Visit the book page. Visit the author’s blog. Follow her on Twitter.

9 Comments on “The Big Idea: Gwenda Bond”

  1. Thanks, Gwenda.

    Some of the cover copy and other stuff seems to make the genre of this book (whether or not it IS fantastika, whether the magic is “Real” ) a central question of the book. This intrigues me.

  2. I heard Gwenda read an excerpt from this at DragonCon. It’s wonderful, and I’m waiting eagerly for the chance to get my hands on a copy.

  3. You only have to make a couple of changes and Romeo and Juliet is a comedy. The first act is a complete comedy right up until Mercutio gets it.

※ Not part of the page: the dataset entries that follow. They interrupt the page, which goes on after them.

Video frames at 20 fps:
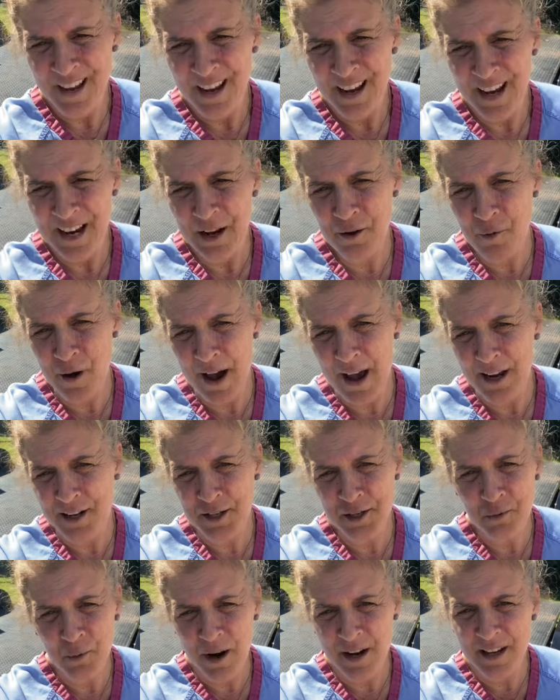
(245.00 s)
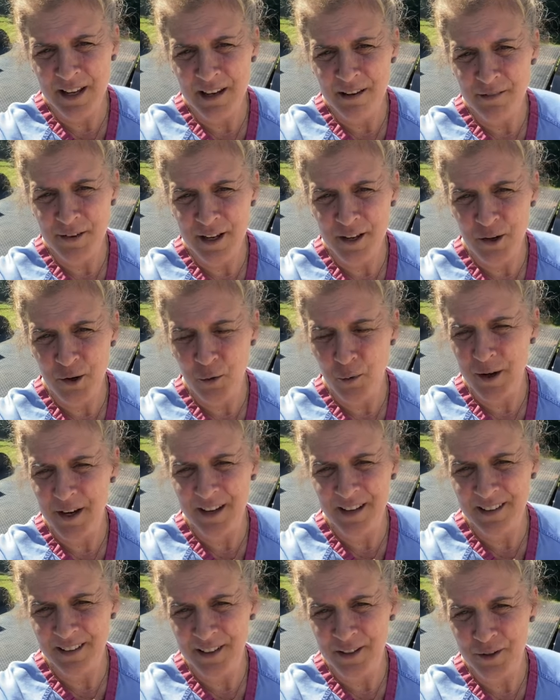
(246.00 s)
Anyway, I just wanted to give you a quick
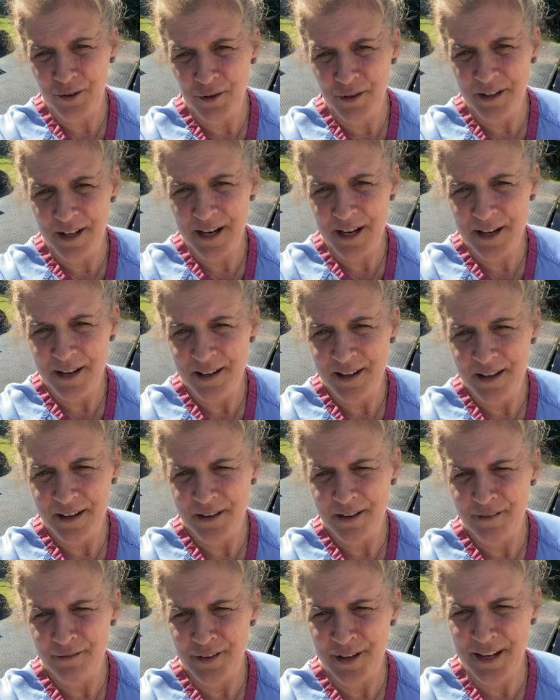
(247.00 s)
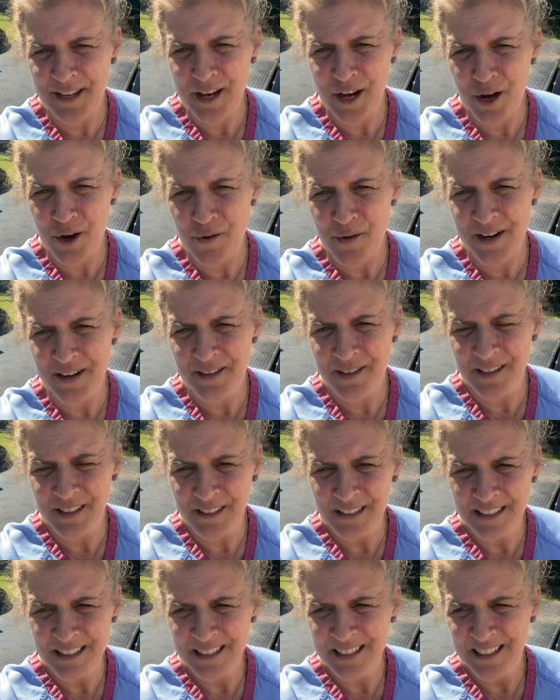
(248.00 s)
little uh, video and
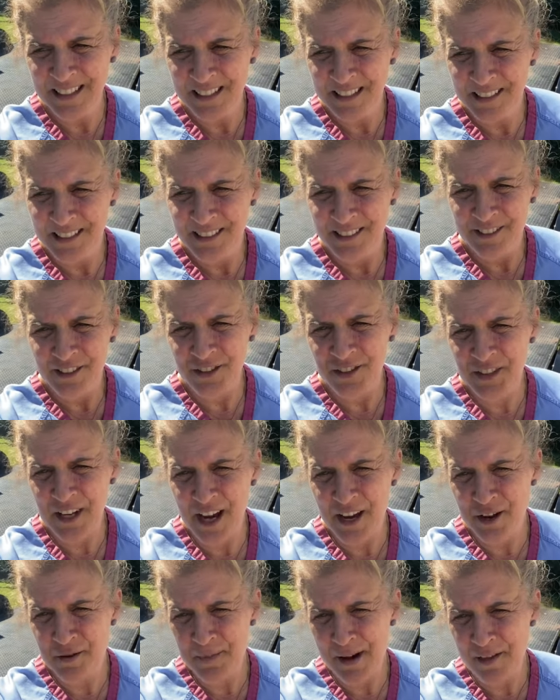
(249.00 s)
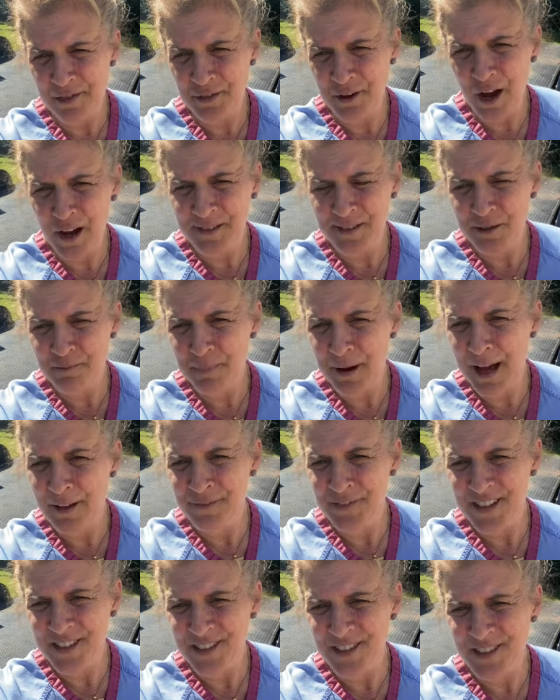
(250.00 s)
just tell you my thoughts
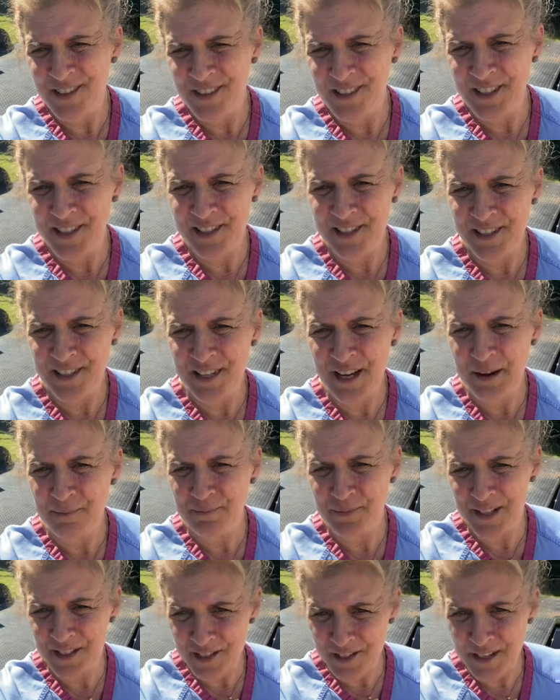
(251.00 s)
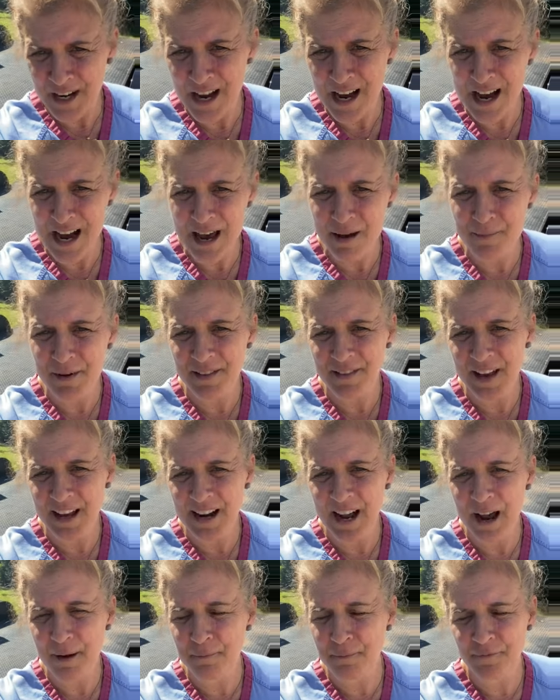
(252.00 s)
about this this attempt this time and that
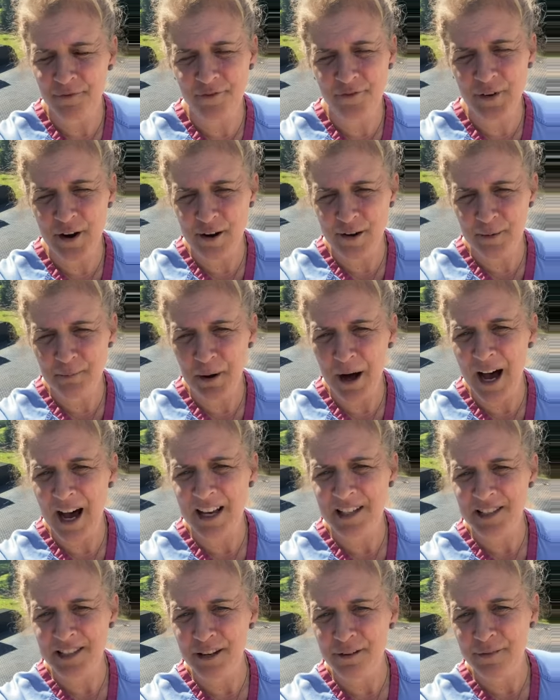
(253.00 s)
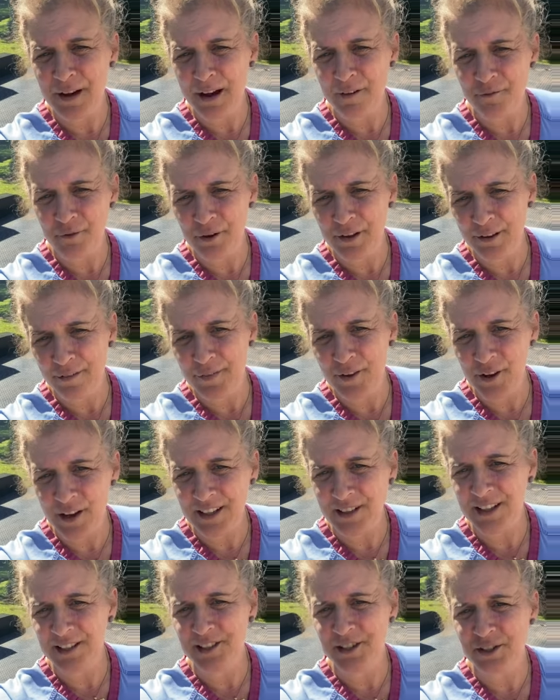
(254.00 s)
I'm very positive. I really feel
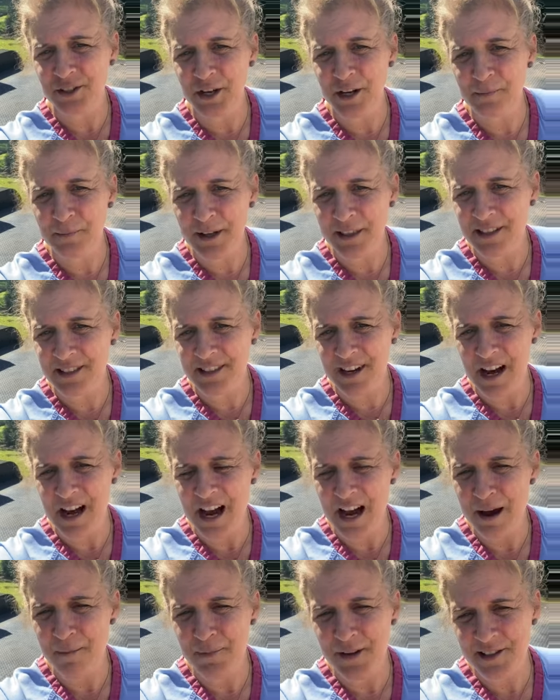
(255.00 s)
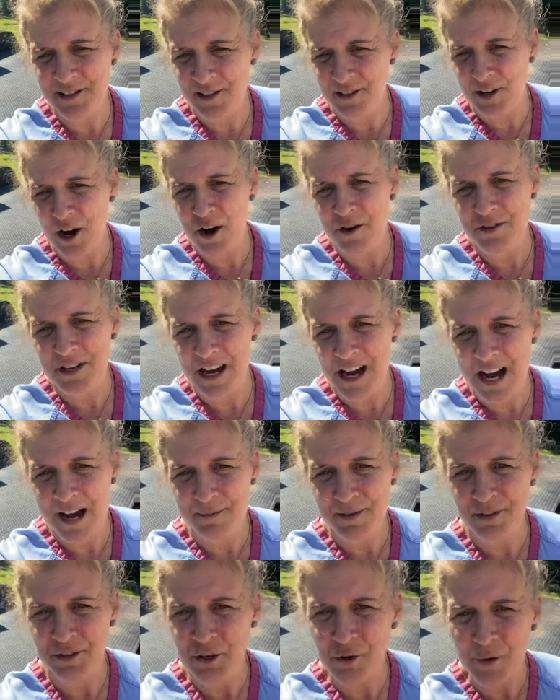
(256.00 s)
like this is going to be the time. This is our
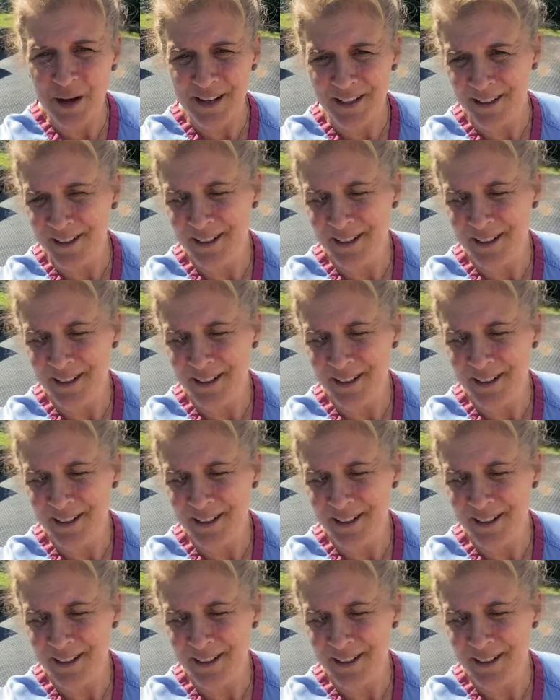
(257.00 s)
time to do it.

  4. Totally with you, Gwenda, on the charisma of Phillip Petit, life on the wire, and small family circuses! Sounds like an *excellent* book.

  5. I wonder how people forget that the first scene of R&J ends with Romeo sighing that he will never fall out of love with Rosaline, who does not love him back. Then he falls in love with Juliette – and if they had lived, they would almost certainly have fallen out of teen love too.

  6. Your book sounds really fun. About the R&J thing, I get irritated with those of us who try to make R&J a love story. It isn’t, in part for the very reason Sylvia above mentioned. It’s about the cost of a feud. The feud between the Montegues and the Capulets only ends because an entire generation has been wiped out.

    If you want a real horror story, imagine R&J survive and make it to Padua, where they have to live with each other.

  7. Congratulations Gwenda! I can’t wait to read it. When we were young and wild at GSA I always suspected you were the coolest one. I think that, as usual, I was right.

  8. I enjoyed both “Blackwood” and “The Woken Gods”, so picking this up was a no-brainer for me. Unfortunately, I couldn’t find “Girl on a Wire” at any of my local independent bookstores — presumably because the publisher Skyscape is an Amazon imprint, and Amazon has not been a good friend to independent bookstores.

    But my hardcover copy arrived in the mail today from Amazon, and I look forward to reading it. I really appreciate that Skyscape made a hardcover option available; I don’t think either of Gwenda’s books published by Osprey’s Strange Chemistry imprint had hardcover editions.